Additionally, like New York, many states are looking at new regulation strategies to support e-bikes by both consumers and businesses. For example, new York has recently legalized e-bikes heavily used by food and other delivery services. If you are in the retail or service e-bike business, you will need to monitor the outcomes of these regulations. A positive scheme will increase e-bike sales for delivery workers, urban commuters, and e-bike ride-sharing companies.

Recognized Domain Experts | Influencers

As you continue to research, you will repeatedly find specific sources quoted by other sources. Frequency citations should provide some evidence of credible information. For example, several well-established media outlets provide cited data from NPD. In addition, Dirk Sorenson is a well-respected industry analyst in The NPD Group’s Sports practice, covering the bicycle, outdoor, and team sports equipment categories. 

Many well-known bloggers, youtube stars, and journalists focused on this industry. It was easy to find a list of top influencers and blog sites as I looked. You need to have a strategy for what you want from a specific influencer, ranging from knowledge to advocacy. My suggestion is to have particular goals in mind for why you may want to follow and engage particular individuals. 

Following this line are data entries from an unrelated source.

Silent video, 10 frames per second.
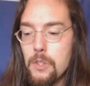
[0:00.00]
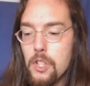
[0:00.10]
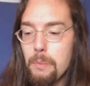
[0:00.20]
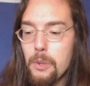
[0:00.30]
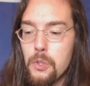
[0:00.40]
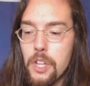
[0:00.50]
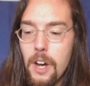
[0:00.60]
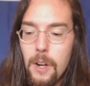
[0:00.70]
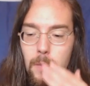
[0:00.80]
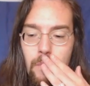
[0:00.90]
Someone who's
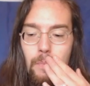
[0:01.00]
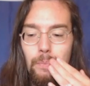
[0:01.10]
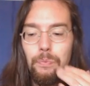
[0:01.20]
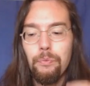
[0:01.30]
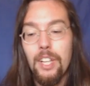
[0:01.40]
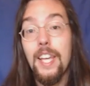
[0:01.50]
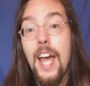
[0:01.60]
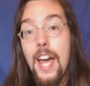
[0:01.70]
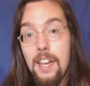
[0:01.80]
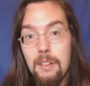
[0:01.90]
young,
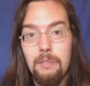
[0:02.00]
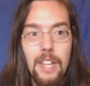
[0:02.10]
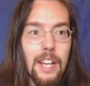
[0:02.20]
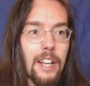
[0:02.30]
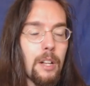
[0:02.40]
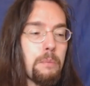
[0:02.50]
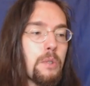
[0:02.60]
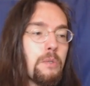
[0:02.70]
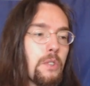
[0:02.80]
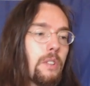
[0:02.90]
gay, that
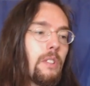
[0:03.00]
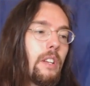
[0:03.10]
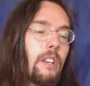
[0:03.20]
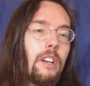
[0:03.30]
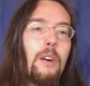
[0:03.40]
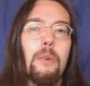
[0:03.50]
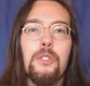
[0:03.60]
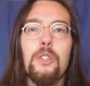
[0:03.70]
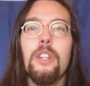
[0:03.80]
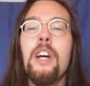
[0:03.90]
helps, certainly.
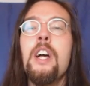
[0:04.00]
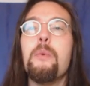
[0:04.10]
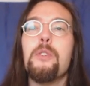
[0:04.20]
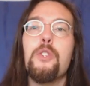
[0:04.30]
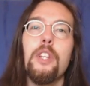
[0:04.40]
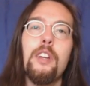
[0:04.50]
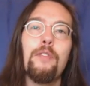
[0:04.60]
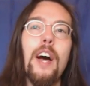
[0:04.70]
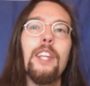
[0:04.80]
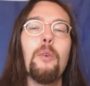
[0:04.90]
With
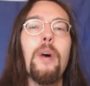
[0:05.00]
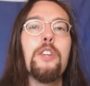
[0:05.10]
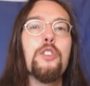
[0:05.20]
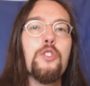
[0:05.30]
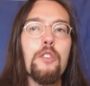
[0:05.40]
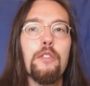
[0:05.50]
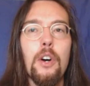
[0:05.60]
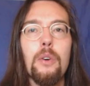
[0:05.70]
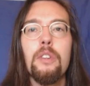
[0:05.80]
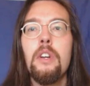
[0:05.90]
solidifying the wedge issue
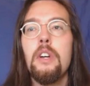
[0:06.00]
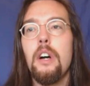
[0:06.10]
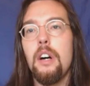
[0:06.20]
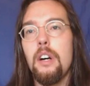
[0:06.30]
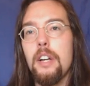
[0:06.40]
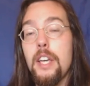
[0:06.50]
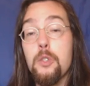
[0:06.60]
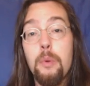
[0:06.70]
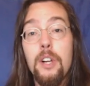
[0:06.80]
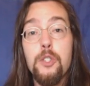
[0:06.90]
vote,
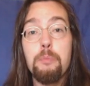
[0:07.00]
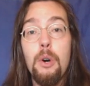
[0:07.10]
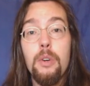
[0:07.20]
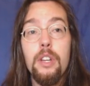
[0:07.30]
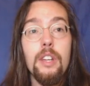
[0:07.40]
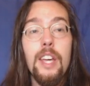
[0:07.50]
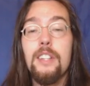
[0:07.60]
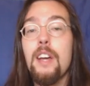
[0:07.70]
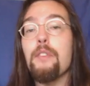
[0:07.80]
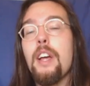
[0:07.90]
he's well-spoken.
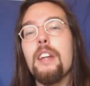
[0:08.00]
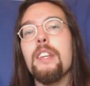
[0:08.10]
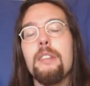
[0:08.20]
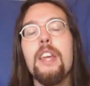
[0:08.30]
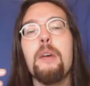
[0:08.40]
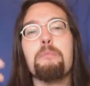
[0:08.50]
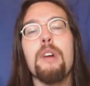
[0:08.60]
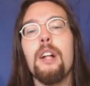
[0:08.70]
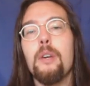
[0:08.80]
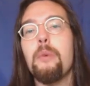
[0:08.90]
He'd
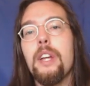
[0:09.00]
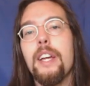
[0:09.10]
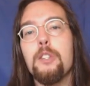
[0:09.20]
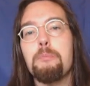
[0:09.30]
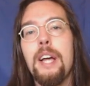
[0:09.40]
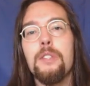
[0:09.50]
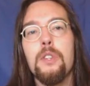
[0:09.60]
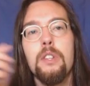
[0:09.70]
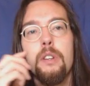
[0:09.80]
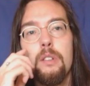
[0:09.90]
probably win against
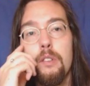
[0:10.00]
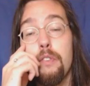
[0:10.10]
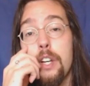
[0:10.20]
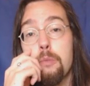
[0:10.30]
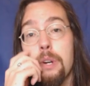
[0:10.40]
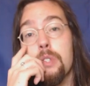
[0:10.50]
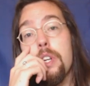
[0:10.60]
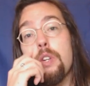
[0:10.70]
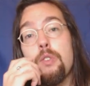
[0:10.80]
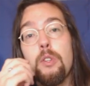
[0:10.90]
Pence at the vice
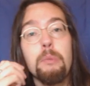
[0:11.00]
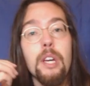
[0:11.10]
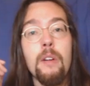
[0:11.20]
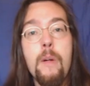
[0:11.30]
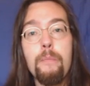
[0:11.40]
presidential debate.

When following important events, experts, and influencers in any industry, I would be remiss if I did not mention “Google Alerts .”This Google free service allows you to create email notifications of specific topics using associated keywords. I am always surprised when I ask students who use it to discover that most have not heard of it. Alerts is a handy research tool that allows you to stay on top of current events through articles posted all over the web and social media. For our e-bike example, I would suggest creating alerts for “e-bike,” selecting major e-bike manufacturers and prioritizing industrial analysis and influencers. Additionally, for e-bike repair, you can add specific competitors that you identify as essential to watch. 

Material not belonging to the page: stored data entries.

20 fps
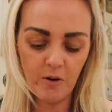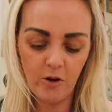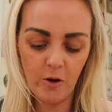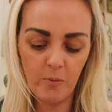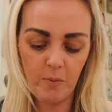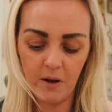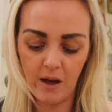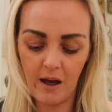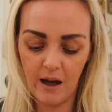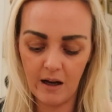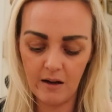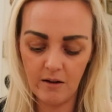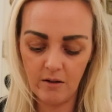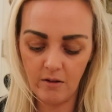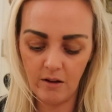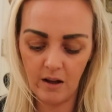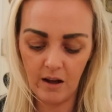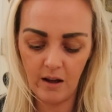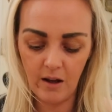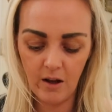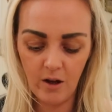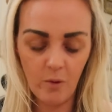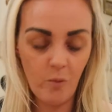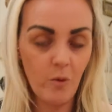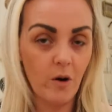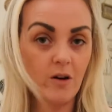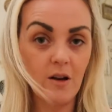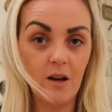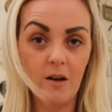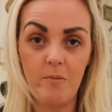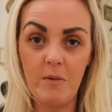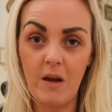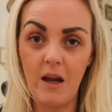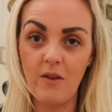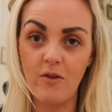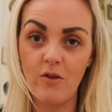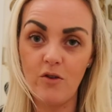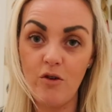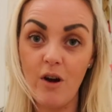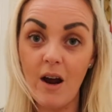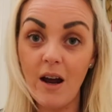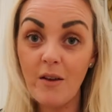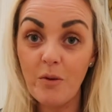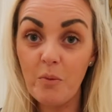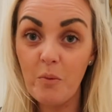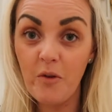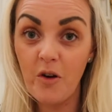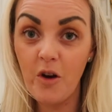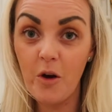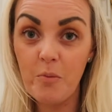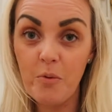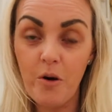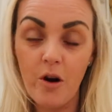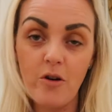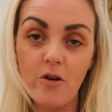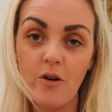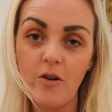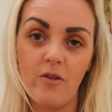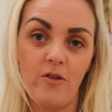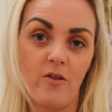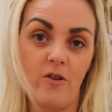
super kindly wanted me to try some of her products,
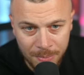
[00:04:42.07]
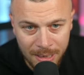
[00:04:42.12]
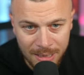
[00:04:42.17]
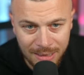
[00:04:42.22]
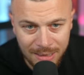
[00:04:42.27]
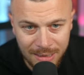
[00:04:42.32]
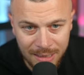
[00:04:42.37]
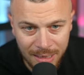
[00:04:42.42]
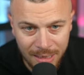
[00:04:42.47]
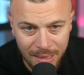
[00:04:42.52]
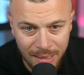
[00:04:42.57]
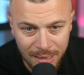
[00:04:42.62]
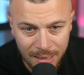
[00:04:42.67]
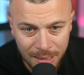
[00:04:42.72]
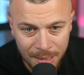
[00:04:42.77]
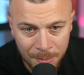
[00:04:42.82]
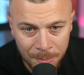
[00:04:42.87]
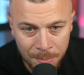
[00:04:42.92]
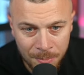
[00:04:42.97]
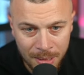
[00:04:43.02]
Patri.
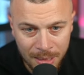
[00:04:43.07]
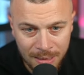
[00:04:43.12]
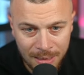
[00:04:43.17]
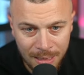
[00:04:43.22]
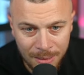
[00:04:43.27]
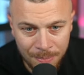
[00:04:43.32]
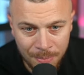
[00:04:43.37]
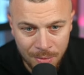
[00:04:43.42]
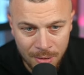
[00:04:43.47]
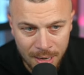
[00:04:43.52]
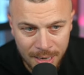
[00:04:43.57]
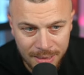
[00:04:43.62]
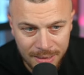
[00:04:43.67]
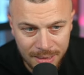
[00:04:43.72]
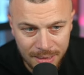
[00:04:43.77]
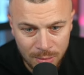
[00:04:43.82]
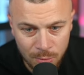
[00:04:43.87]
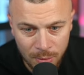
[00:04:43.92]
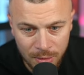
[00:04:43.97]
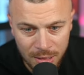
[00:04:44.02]
Patri
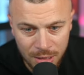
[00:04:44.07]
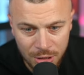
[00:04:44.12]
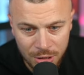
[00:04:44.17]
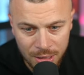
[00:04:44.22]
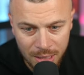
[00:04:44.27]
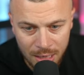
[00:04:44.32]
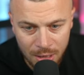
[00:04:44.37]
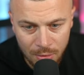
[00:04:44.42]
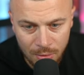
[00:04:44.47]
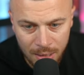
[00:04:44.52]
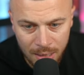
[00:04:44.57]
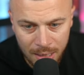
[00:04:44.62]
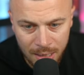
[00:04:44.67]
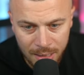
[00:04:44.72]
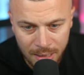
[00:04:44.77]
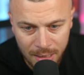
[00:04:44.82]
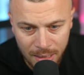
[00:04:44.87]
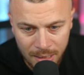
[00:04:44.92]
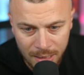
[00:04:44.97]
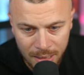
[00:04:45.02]
prices with a shadow. Ah,
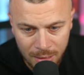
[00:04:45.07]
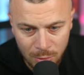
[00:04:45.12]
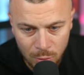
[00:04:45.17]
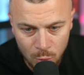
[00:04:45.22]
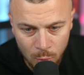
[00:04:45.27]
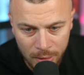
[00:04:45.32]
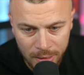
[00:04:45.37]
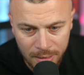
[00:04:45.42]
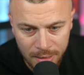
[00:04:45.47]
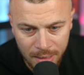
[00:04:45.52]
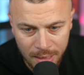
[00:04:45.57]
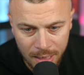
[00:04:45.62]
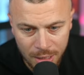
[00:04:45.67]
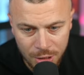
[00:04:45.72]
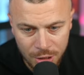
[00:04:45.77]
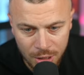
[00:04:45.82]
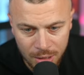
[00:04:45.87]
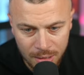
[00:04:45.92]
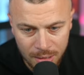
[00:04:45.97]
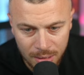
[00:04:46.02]
yeah, 20k
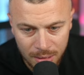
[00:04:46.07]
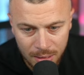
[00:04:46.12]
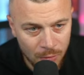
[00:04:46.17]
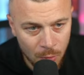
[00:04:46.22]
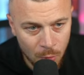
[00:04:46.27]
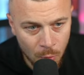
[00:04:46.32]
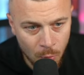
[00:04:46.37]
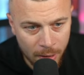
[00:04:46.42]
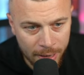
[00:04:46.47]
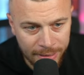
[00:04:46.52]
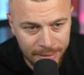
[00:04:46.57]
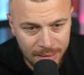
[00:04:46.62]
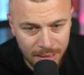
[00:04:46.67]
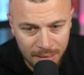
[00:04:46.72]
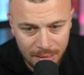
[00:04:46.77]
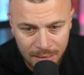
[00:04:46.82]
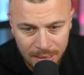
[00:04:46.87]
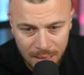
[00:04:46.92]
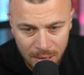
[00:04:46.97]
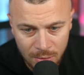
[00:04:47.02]
chat.
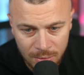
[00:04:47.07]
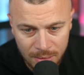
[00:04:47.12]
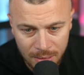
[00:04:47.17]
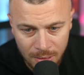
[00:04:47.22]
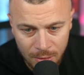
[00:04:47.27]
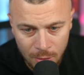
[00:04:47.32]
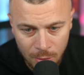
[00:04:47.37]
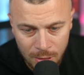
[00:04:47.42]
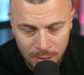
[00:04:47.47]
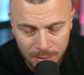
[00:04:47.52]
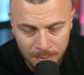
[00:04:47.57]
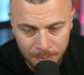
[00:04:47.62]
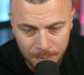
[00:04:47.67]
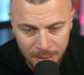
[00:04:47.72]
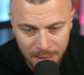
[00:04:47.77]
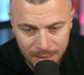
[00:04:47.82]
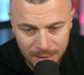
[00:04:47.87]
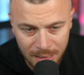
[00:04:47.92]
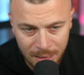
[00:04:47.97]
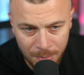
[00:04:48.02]
20,000 coins,
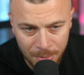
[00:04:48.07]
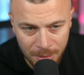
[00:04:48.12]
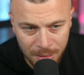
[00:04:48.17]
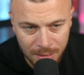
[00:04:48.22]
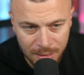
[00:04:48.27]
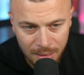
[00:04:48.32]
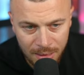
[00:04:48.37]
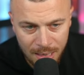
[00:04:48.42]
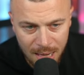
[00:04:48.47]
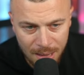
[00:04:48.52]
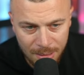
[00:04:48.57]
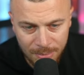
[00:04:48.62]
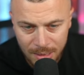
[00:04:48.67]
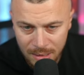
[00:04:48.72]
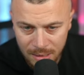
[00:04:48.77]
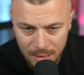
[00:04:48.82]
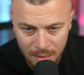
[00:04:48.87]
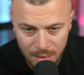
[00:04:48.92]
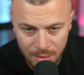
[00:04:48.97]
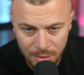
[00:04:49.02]
Patri, but yeah, I'm
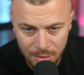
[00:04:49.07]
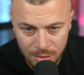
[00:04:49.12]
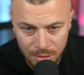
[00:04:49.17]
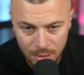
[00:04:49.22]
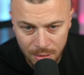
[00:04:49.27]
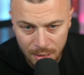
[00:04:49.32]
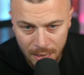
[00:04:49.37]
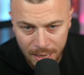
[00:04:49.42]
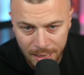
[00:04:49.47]
not gonna use her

Step 3. Competitive Analysis

Understanding the competitive landscape is a critical element of any industrial analysis. I have addressed the steps to conduct robust research of individual direct and indirect competitors in earlier posts. First, you will want to create a database of all significant direct and indirect competitors. This initial listing is an important step and will serve as the foundation for subsequent competitive analysis. In our example, direct competitors will certainly include bicycles and e-bike retailers with direct repair services on-premise and mobile bike repair enterprises. In addition, the indirect competition includes “Do It Yourself” resources such as youtube channels dedicated to e-bike repair. 

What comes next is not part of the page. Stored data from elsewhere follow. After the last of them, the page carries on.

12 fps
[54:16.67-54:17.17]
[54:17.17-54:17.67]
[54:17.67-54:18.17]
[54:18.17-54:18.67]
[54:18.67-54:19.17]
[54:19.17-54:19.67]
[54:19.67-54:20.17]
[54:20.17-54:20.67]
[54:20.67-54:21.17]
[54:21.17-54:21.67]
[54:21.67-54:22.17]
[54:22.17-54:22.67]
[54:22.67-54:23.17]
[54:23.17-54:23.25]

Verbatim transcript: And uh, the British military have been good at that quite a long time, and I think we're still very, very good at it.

We know from our earlier industrial classification work that approximately 116 potential bicycle retailers provide repair services in New Jersey, 40 of which have customer reviews specifically about repair work. So as a starting point, you will want to create a table that outlines the salient business model elements for each of the 40 service businesses initially identified. In this analysis, as I have suggested before, you are not just focusing on the specific product offerings, in this case, repair services, but all aspects of their business model. For example, where do the repairs take place? There are several options to explore, especially with e-bikes heavier than most traditional bicycles. Does the competitor do all the repairs at their location? Do they offer e-bike pick-up? Do they have mobile repair services where they come to the customer’s location? The detailed analysis of competitors’ business models will help identify potential gaps in the marketplace for you to exploit in new innovative ways. 


This post illustrates a path to learning about specific industry elements of the marketplace you plan to enter with your venture. While there is no shortcut for this type of analysis, these categories should help you organize an efficient search. In a future article, I will walk you through how to assess the local entrepreneurial ecosystem and leverage its available resources.